The main component was a central API deployed as a GCP Cloud Function (the so-called “orchestrator”) that had different endpoints used for:

an initialization process: whenever a team wanted to get onboarded, this endpoint was called. It provisioned:
a GitHub repository that was intended to contain the Terraform setup of the team’s cloud infrastructure
a folder in our GCP organization dedicated to the team; the team members were granted read permissions on that specific folder (there was no Azure setup back then because it has not been considered at that time)
an additional GCP project placed in the created folder; in this project the actual Terraform runs (plans/applies) were executed as GCP Cloud Builds
endpoints for all Terraform actions (plan/apply/destroy): each endpoint was used to trigger the respective action. The API created a Cloud Build running in the aforementioned GCP project. The Cloud Build checks out the Terraform GitHub repository (also created by the initialization process/endpoint) and plans/applies/destroys the infrastructure defined in the code

The rise of a new solution

The previous paragraph might give you an idea on how much maintenance work needs to be done in order to keep everything up and running — and up to date. However, the solution was usable and accepted within the company and was running fine.

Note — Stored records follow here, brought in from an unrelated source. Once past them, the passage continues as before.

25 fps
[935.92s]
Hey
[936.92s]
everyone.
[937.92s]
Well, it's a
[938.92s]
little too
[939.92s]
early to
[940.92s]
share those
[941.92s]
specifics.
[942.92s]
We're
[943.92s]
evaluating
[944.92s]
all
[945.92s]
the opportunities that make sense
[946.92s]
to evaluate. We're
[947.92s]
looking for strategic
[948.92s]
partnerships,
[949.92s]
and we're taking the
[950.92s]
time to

However, the implementation had its disadvantages:

decentral setup: each team has its own Terraform execution environment (GCP project), no good visibility or traceability from a management perspective
no developer workflow integration: all Terraform operations have to be triggered manually when pushing changes
auditing/traceability: no real Terraform run history available that is connected to the Git history
governance/security: enforcing guidelines and restrictions on created infrastructure is not possible

All these aspects started to bother us over the course of time and we began to think about finding a new solution. And then one day, we stumbled upon the beautiful Terraform Enterprise.

The setup running today

Terraform Enterprise (TFE) is the self-hosted solution of Terraform Cloud. We decided to go with the self-hosted model because Terraform Cloud did fulfill all existing MediaMarktSaturn requirements, e.g. regarding data storage locations. TFE basically covers all points that were mentioned in the section above. Its purpose is to have one central platform that securely stores the Terraform state and executes all Terraform runs and operations across an entire organization.

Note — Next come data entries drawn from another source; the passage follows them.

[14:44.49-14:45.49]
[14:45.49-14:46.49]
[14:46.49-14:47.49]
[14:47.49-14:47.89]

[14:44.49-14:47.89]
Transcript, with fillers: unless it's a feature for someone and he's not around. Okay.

Its essential building blocks are the so-called workspaces in which the Terraform state is stored. Each workspace is connected to some “chunk” of Terraform code (e.g. everything regarding the setup of a GCP project) that is stored in a GitHub repository. These are so-called VCS-driven workspaces which is the only supported workspace type in our implementation. There are other types available (CLI- and API-driven) that have been excluded because they did not have any use case in our desired setup.

VCS-driven workspaces integrate nicely into a standard Git-driven developer workflow. Once you create a pull request to merge changes into the main branch of a repository connected to a Terraform Enterprise workspace, each commit will automatically trigger a Terraform plan run and post the result as a status check to the pull request (via a standard webhook integration created by TFE itself).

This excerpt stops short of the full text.